Mangle looks at her with a worried expression, then back to you before hiding behind your legs, putting you between her and the DJ.

"Please calm down Mangle. Those heads were already dismantled after the restaurant they were at was closed. And besides I won't let anyone hurt you. And you and I both know how Nightshade would act if you got hurt,” you say patting the fox on the head.

Mangle seems to calm down a bit, shuddering in agreement about Nightshade's actions. You then turn to the two music mares with a glare, to which they back up.

"Sorry DJPON3, she is not just an animatronic. While she may seem like a toy or robot to you, to Nightshade and I, she is another member of our family. She also possesses an extremely advanced AI that likely will not be seen in another animatronic for who knows how long seeing as how she kind of cannibalized them…"

Mangle glares at you for that last line and Octavia still looks a bit confused, but Vinyl gets a look of guilt on her face.

"Crud, I'm sorry, Mangle was it? (You nod) Right Mangle.
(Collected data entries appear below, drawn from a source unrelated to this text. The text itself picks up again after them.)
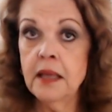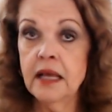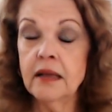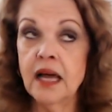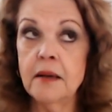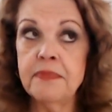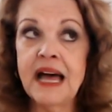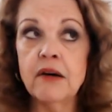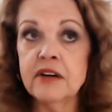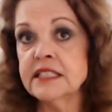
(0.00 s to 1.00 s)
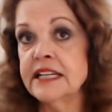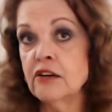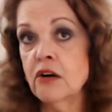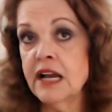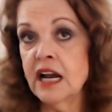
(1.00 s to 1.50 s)
Power
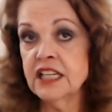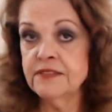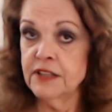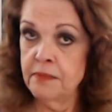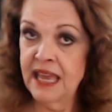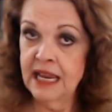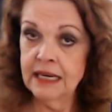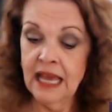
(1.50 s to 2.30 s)
Tarot cards for the main.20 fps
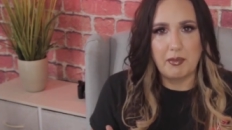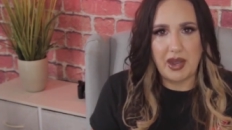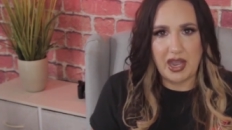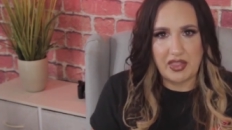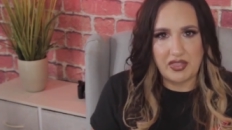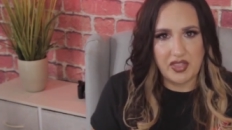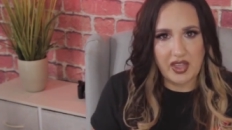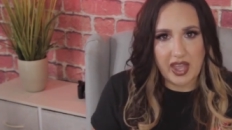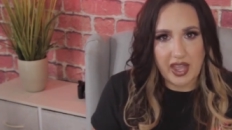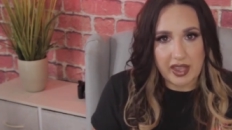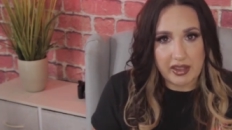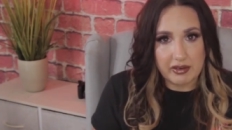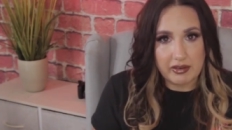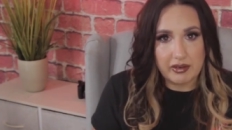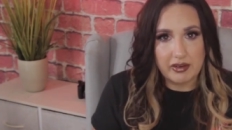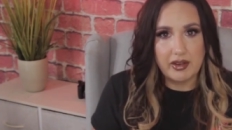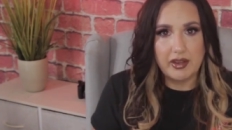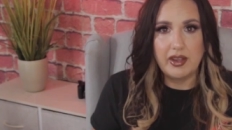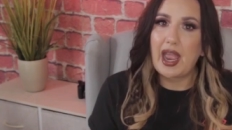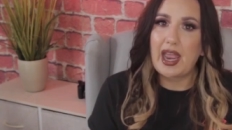by
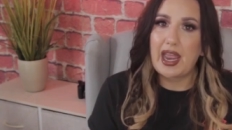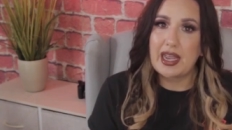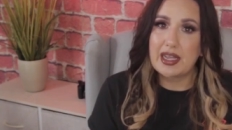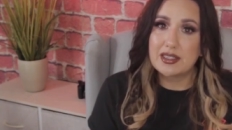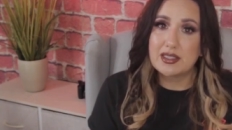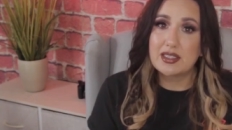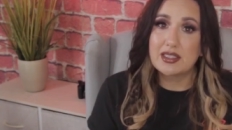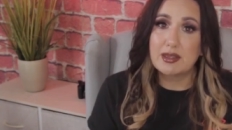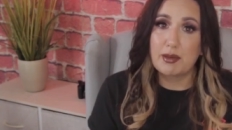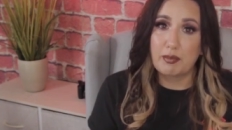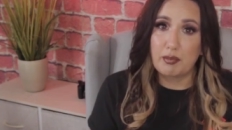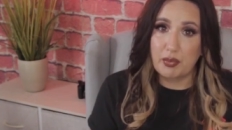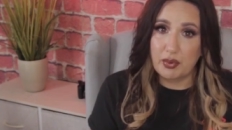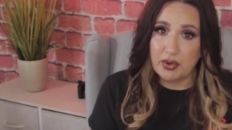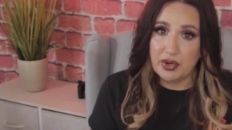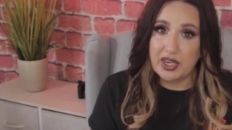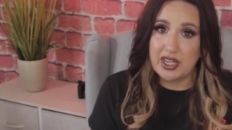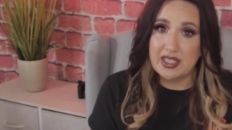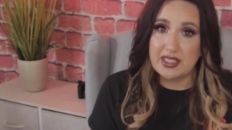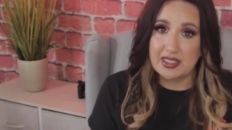then had some
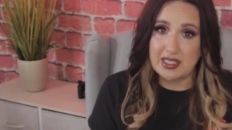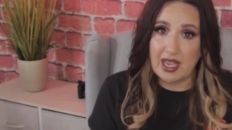pretty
I didn’t mean to scare you. I was just surprised. You honestly look pretty cool to be honest."

Mangle looks up at the DJ, a little calmer, but still a bit apprehensive and gives a solemn bark.

“Dawww,” Octavia lets loose, causing more confidence to come to Mangle.

“Yeah yeah, you’re cute you little Springtrap. Now, how are we doing on the scent?”

The fox salutes, then you see her eyes flash green before returning to normal. She then points down the road, and motions you to follow her.

“Right, well ladies I guess I’ll see you at the party. Till then,” you then pull your box back over you and gallop after the tracking fox.

As the two mares watch you go they chuckle.

“Dang, good seeing him again eh Octy?”

“Indeed,” Octavia sighs watching you.

“And did you feel how much more muscley he’s gotten under that coat? I wouldn’t mind feeling them closer, or would you rather feel them first?” Vinyl teases.

“Vinyl!” Octavia says embarrassed, “You know my heart belongs to The Offender and The Offender only.”

“Well yeah, you’re heart does, but what about the rest of you?” Vinyl trolls with wiggling eyebrows.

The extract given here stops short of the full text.